Una vez ungidos Carlos y Camila, no queda más remedio que enfrentarnos a la mostrenca realidad de las elecciones autonómicas y locales. Como España ha caído en PIB per cápita al puesto 18 de la UE -y eso que no está el RU de C&C- superada por potencias económicas como Eslovenia, Chipre, Chequia, Lituania y Estonia, ese adelgazamiento de nuestro poder adquisitivo debe ir paralelo a nuestra propia bajada de peso, pero con perspectiva de género. El Gobierno ya está en ello, y la secretaria de Estado de Igualdad, Ángela Pam, delfina de Irene Montero, carga contra la Carrera de la Mujer celebrada en Madrid con la participación de más de 32.000 mujeres, porque a la ganadora se le regaló un robot de cocina y a otras participantes, productos 0%. «En la Carrera de la mujer a la 1ª le dieron una Thermomix y al resto productos 0 %. Si triunfas, ama de casa, y si no, al menos adelgaza», arremetió Pam, que no participó en la carrera. Quizá sea por estética de género o porque estaría elaborando, junto a la ministra Belarra, el protocolo y la logística para inaugurar en España, con la pompa y circunstancia que merecen, los supermercados públicos. Conscientes de su éxito en Venezuela, Cuba y la Unión Soviética, quieren imponer esa fórmula porque saben que cuando entras en los economatos del pueblo sales con las manos vacías: no hay de nada que comprar. Una fórmula del adelgazamiento infalible. El problema es que cuando Pam, Montero y sus amigas deciden correr, no se apuntan a carreras solidarias por si les regalan un yogurt bajo en grasa, prefieren viajar a Nueva York engordando su vanidad con la pompa y circunstancia del Falcon y a lomos de los impuestos que adelgazan el bolsillo del pueblo.

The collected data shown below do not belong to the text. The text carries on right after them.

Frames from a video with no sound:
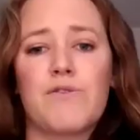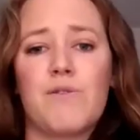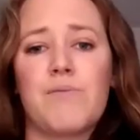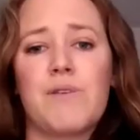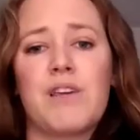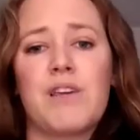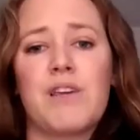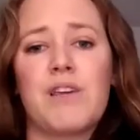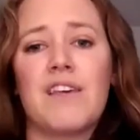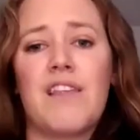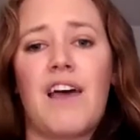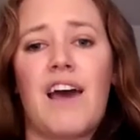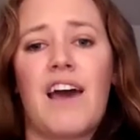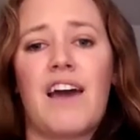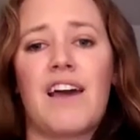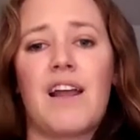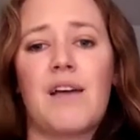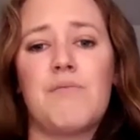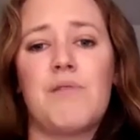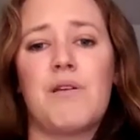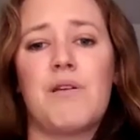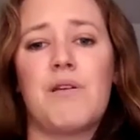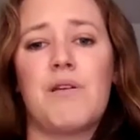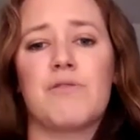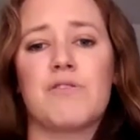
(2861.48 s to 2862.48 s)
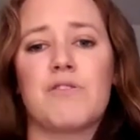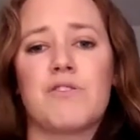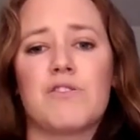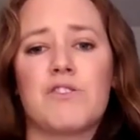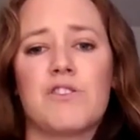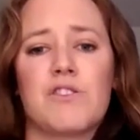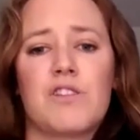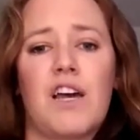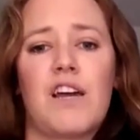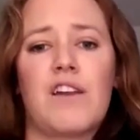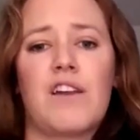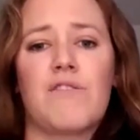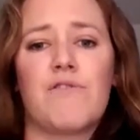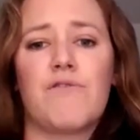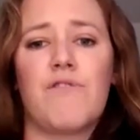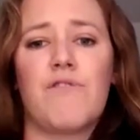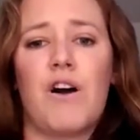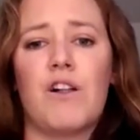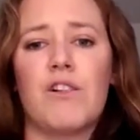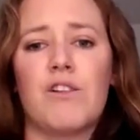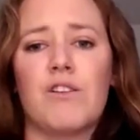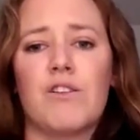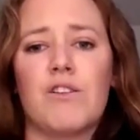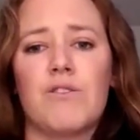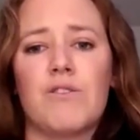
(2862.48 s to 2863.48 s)
for me, in that I'm able to just kind of
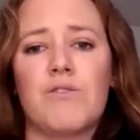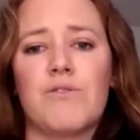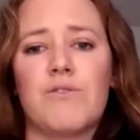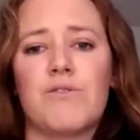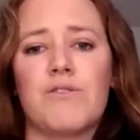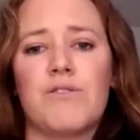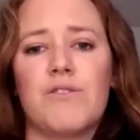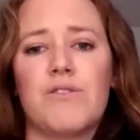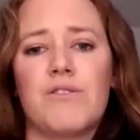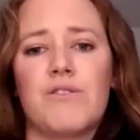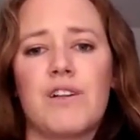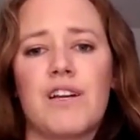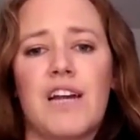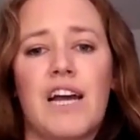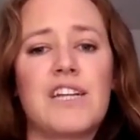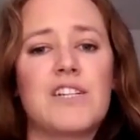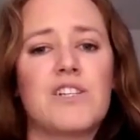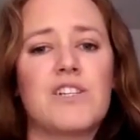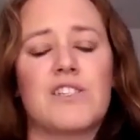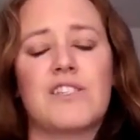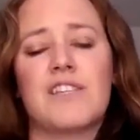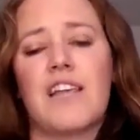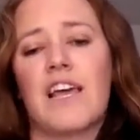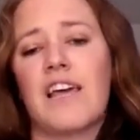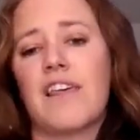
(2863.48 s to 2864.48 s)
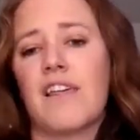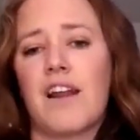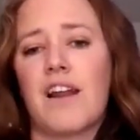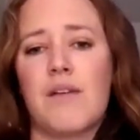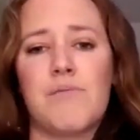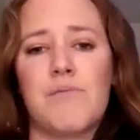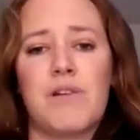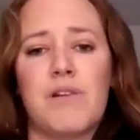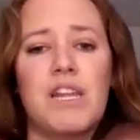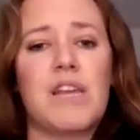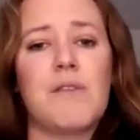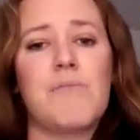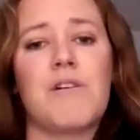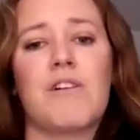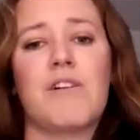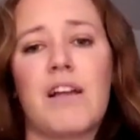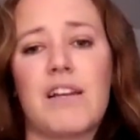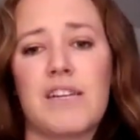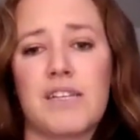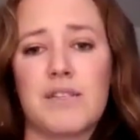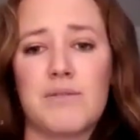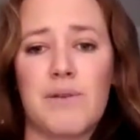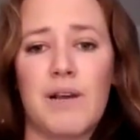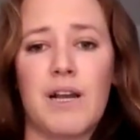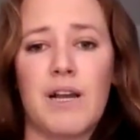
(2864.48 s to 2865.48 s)
follow, like I just say that I'm an email
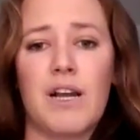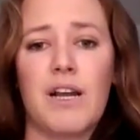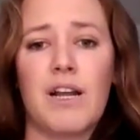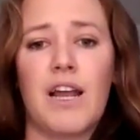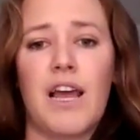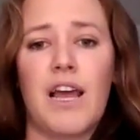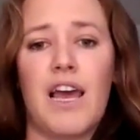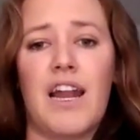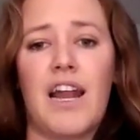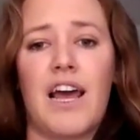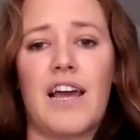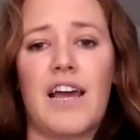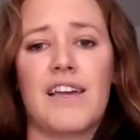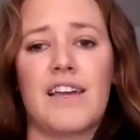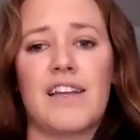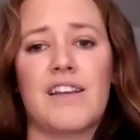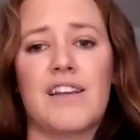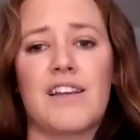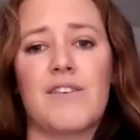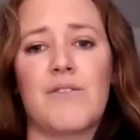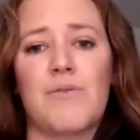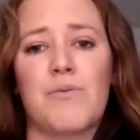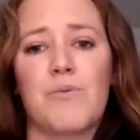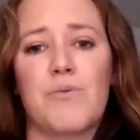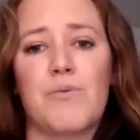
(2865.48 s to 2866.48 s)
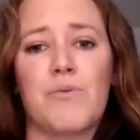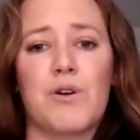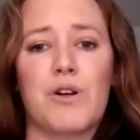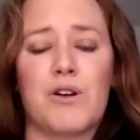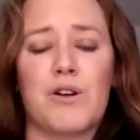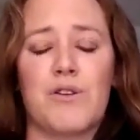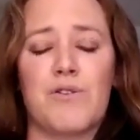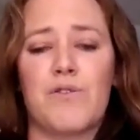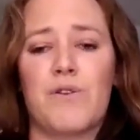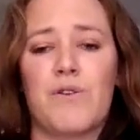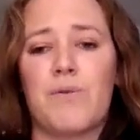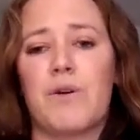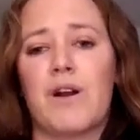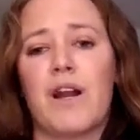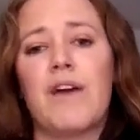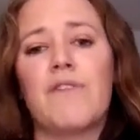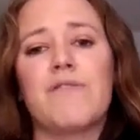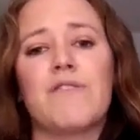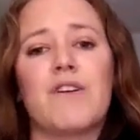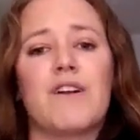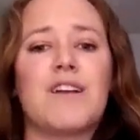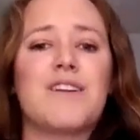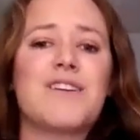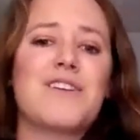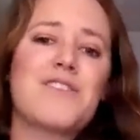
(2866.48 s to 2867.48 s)
expert, and I can work for
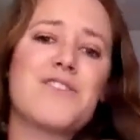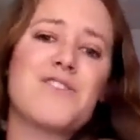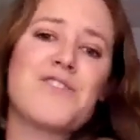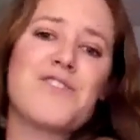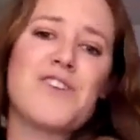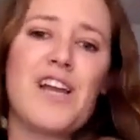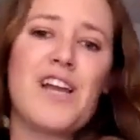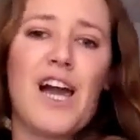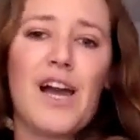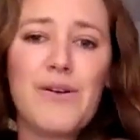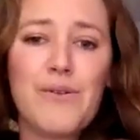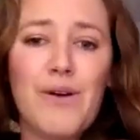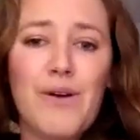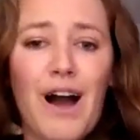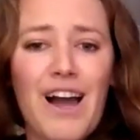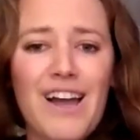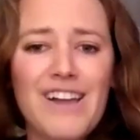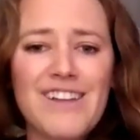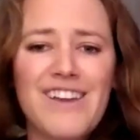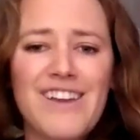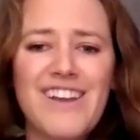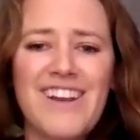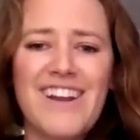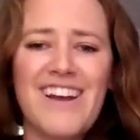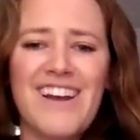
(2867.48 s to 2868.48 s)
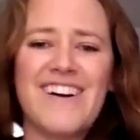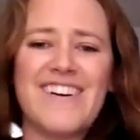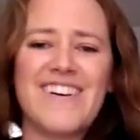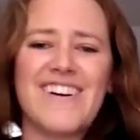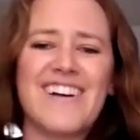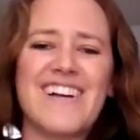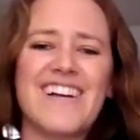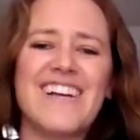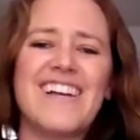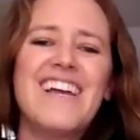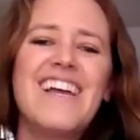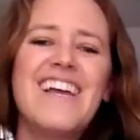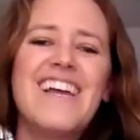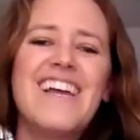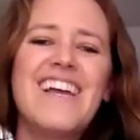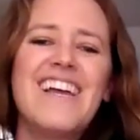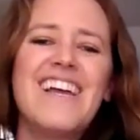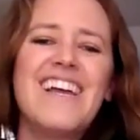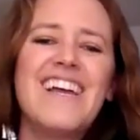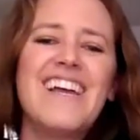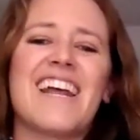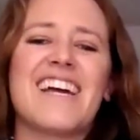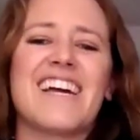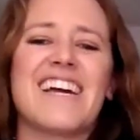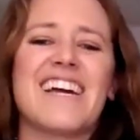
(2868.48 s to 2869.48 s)
whatever industry I want, you know?
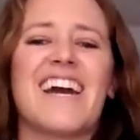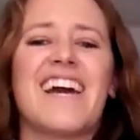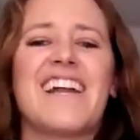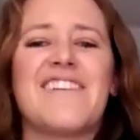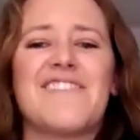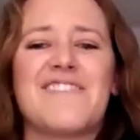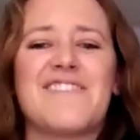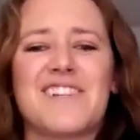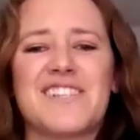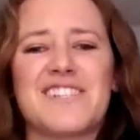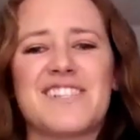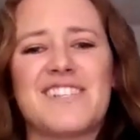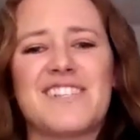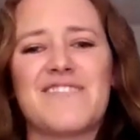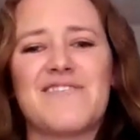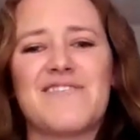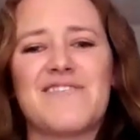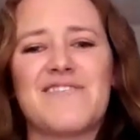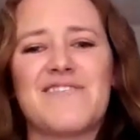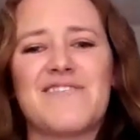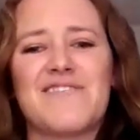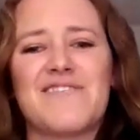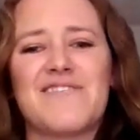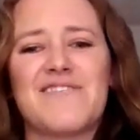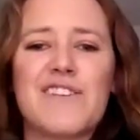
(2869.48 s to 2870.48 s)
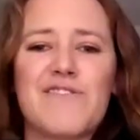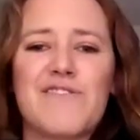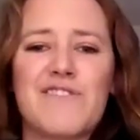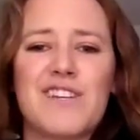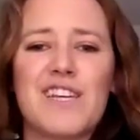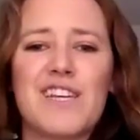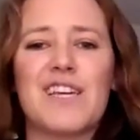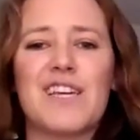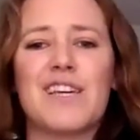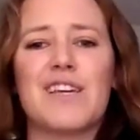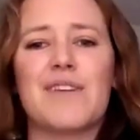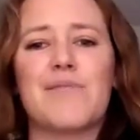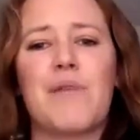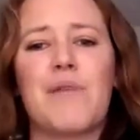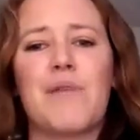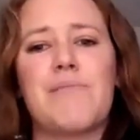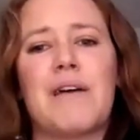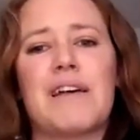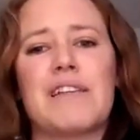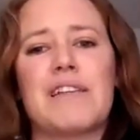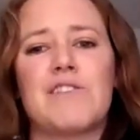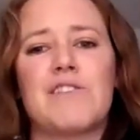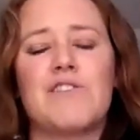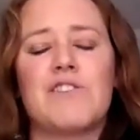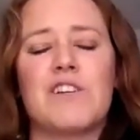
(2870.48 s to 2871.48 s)
And mm-hmm. I kind of just am like shifting my
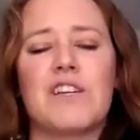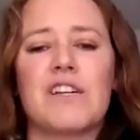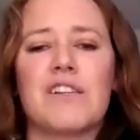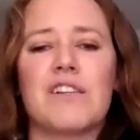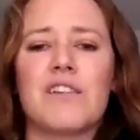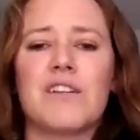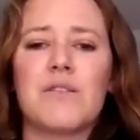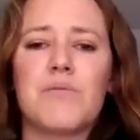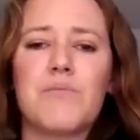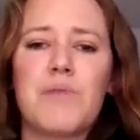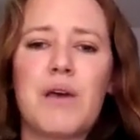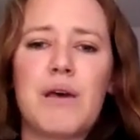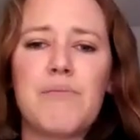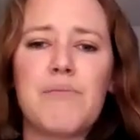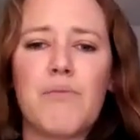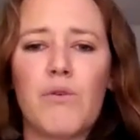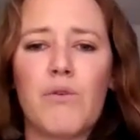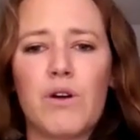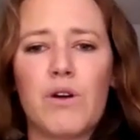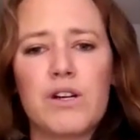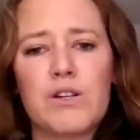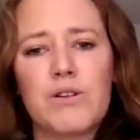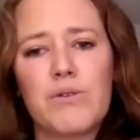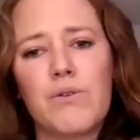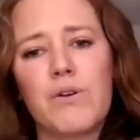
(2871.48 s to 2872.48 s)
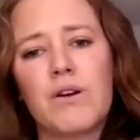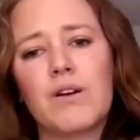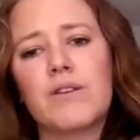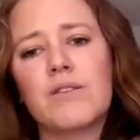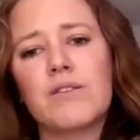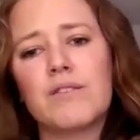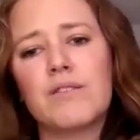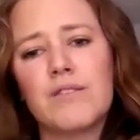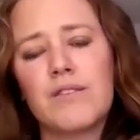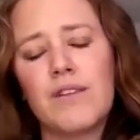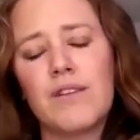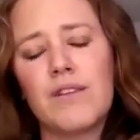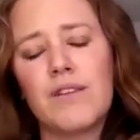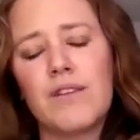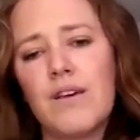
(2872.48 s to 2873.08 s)
messaging a little bit more towards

Je crois, mes amis, que entre los cientos de miles de viviendas sin okupas que don Pedro va a regalar al populacho (lástima que se le haya ocurrido ahora, después de tantos años gobernando); las recetas para adelgazar que nos darán con las cartillas de racionamiento para comprar en los supermercados públicos del metaverso podemita sin el «capo» Roig; el adelgazamiento de nuestro PIB per cápita, detrás de Chipre o Lituania; y la irreprimible vanidad que atesora nuestro esbelto Nerón con toda su pompa y circunstancia, deberíamos escuchar La coronación de Popea, esposa del emperador, de Monteverdi, y, tras esa taumatúrgica epifanía, reflexionar con las Escenas del Fausto de Goethe de Schumann, con Fischer-Dieskau, Walter Berry y Nicolai Gedda, casi nada, dirigidos por Bernhard Klee. Si lo hacen, recuerden que el doctor cum laude Fausto vendió su alma al diablo con tal de gozar de los placeres de la vida y del poder. Eso sí, no podrán dormir tranquilos por la noche. ¿De qué me suena eso? A más ver.

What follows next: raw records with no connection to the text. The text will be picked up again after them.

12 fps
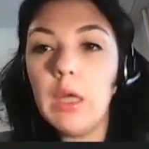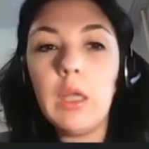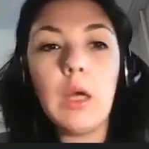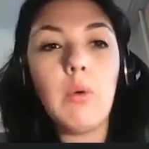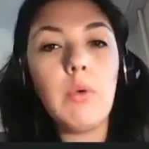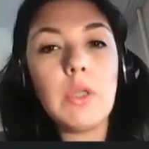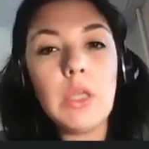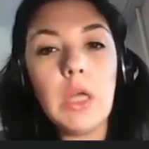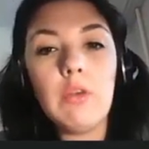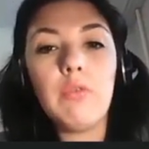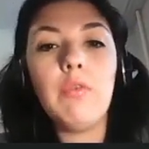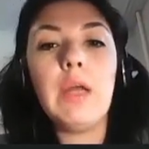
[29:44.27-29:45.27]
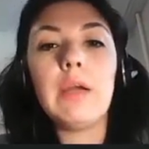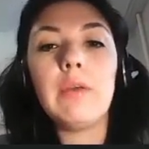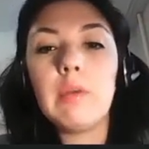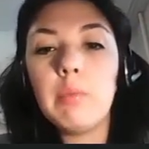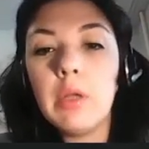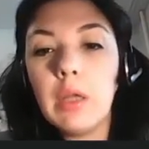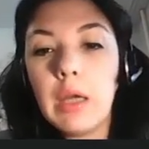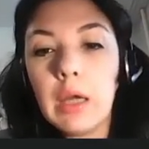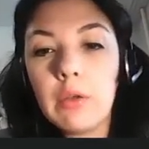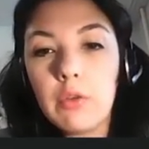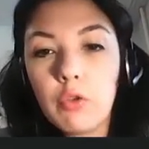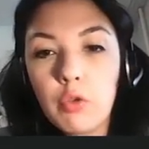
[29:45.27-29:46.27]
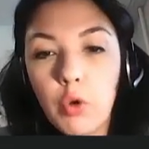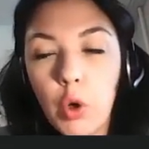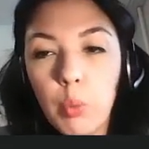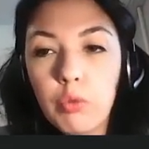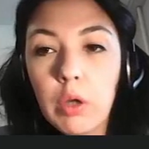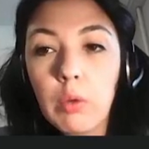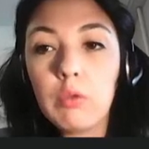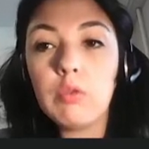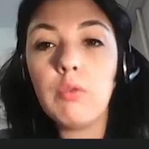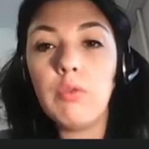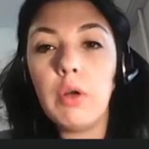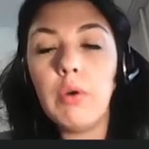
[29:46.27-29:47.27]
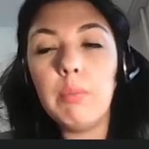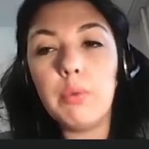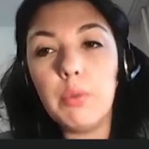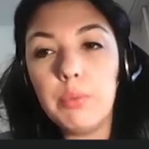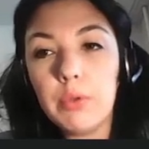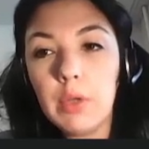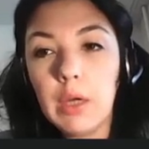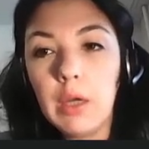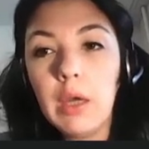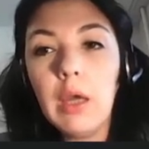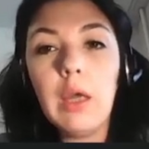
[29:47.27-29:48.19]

Nowadays, flexible endoscopes are also very popular,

(Spoiler de la infamia) Zapatero critica que se demonice a Bildu por haber incluido en sus listas a 44 condenados por su relación con el terrorismo de la banda de gánsteres ETA, 7 de ellos por asesinato. Las víctimas perdieron la vida, y ahora, a sus familiares, humillados una vez más, se les obliga a convivir con los verdugos -mañana concejales- agachando la cabeza por las mismas calles por donde se pasean chulescos. En el código moral de la democracia y la decencia debería existir el delito de blanqueo de terroristas.